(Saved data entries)
========================================

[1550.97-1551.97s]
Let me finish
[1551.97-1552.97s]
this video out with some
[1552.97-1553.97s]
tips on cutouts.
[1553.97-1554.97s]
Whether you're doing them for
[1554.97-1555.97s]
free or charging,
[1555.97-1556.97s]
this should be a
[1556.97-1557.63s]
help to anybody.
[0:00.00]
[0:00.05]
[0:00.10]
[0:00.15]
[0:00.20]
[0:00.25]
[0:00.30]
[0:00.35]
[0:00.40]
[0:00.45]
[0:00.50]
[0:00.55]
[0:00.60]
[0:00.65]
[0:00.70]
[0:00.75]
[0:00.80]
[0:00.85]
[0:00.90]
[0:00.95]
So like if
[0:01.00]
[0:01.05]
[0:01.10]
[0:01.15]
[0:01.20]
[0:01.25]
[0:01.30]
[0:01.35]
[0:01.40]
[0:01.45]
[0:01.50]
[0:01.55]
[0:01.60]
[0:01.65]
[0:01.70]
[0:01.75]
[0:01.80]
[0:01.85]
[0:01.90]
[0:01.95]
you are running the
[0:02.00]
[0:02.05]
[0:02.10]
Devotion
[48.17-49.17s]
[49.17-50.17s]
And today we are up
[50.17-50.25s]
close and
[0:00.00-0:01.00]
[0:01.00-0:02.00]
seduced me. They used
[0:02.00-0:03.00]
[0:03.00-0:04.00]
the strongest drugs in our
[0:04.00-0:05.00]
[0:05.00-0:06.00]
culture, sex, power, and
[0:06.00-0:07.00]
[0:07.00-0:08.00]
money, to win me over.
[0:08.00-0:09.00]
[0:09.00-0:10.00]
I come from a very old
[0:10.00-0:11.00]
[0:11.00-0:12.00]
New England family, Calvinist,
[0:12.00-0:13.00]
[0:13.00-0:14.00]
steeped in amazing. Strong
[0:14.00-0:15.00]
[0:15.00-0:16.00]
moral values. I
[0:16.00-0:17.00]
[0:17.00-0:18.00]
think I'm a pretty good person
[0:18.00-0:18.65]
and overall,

========================================

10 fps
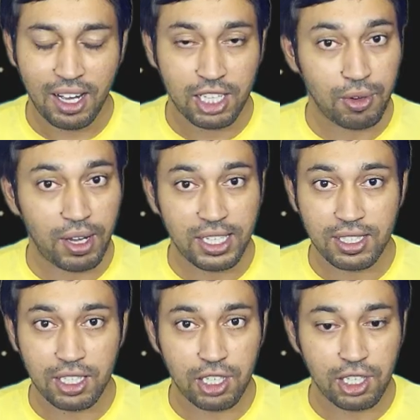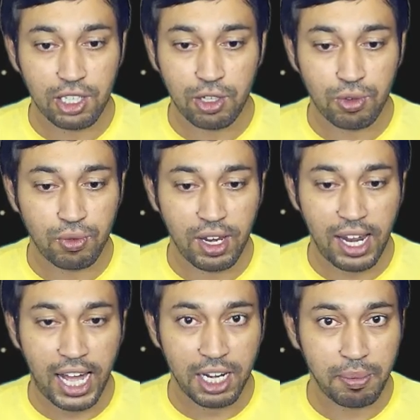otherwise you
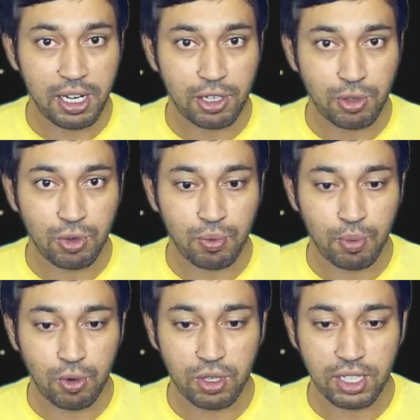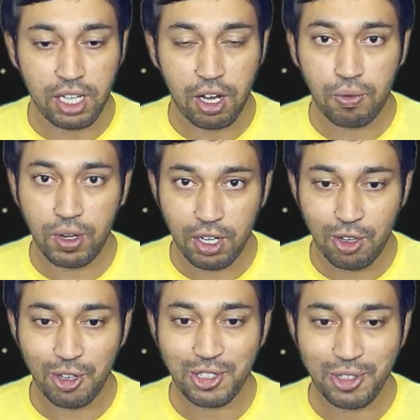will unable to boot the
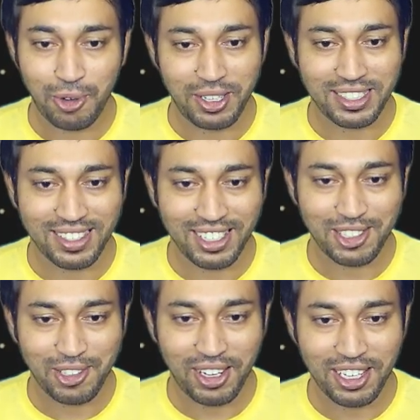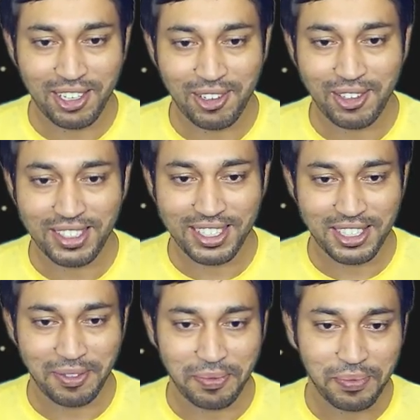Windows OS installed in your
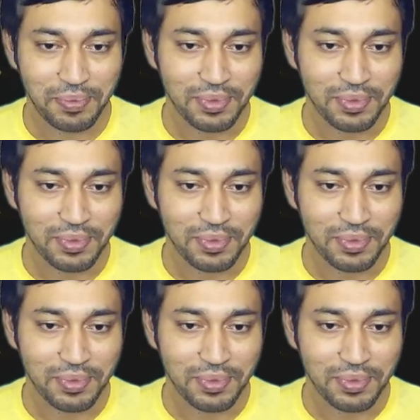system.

========================================

## [WHAT YOU WILL DO]
Every line above from the line with "[1550.97-1551.97s]" to the line with "[0:12.00-0:13.00]" is wanted, ends included; write them out exactly and add no other line.

## [TASK SOLUTION]
[1550.97-1551.97s]
Let me finish
[1551.97-1552.97s]
this video out with some
[1552.97-1553.97s]
tips on cutouts.
[1553.97-1554.97s]
Whether you're doing them for
[1554.97-1555.97s]
free or charging,
[1555.97-1556.97s]
this should be a
[1556.97-1557.63s]
help to anybody.
[0:00.00]
[0:00.05]
[0:00.10]
[0:00.15]
[0:00.20]
[0:00.25]
[0:00.30]
[0:00.35]
[0:00.40]
[0:00.45]
[0:00.50]
[0:00.55]
[0:00.60]
[0:00.65]
[0:00.70]
[0:00.75]
[0:00.80]
[0:00.85]
[0:00.90]
[0:00.95]
So like if
[0:01.00]
[0:01.05]
[0:01.10]
[0:01.15]
[0:01.20]
[0:01.25]
[0:01.30]
[0:01.35]
[0:01.40]
[0:01.45]
[0:01.50]
[0:01.55]
[0:01.60]
[0:01.65]
[0:01.70]
[0:01.75]
[0:01.80]
[0:01.85]
[0:01.90]
[0:01.95]
you are running the
[0:02.00]
[0:02.05]
[0:02.10]
Devotion
[48.17-49.17s]
[49.17-50.17s]
And today we are up
[50.17-50.25s]
close and
[0:00.00-0:01.00]
[0:01.00-0:02.00]
seduced me. They used
[0:02.00-0:03.00]
[0:03.00-0:04.00]
the strongest drugs in our
[0:04.00-0:05.00]
[0:05.00-0:06.00]
culture, sex, power, and
[0:06.00-0:07.00]
[0:07.00-0:08.00]
money, to win me over.
[0:08.00-0:09.00]
[0:09.00-0:10.00]
I come from a very old
[0:10.00-0:11.00]
[0:11.00-0:12.00]
New England family, Calvinist,
[0:12.00-0:13.00]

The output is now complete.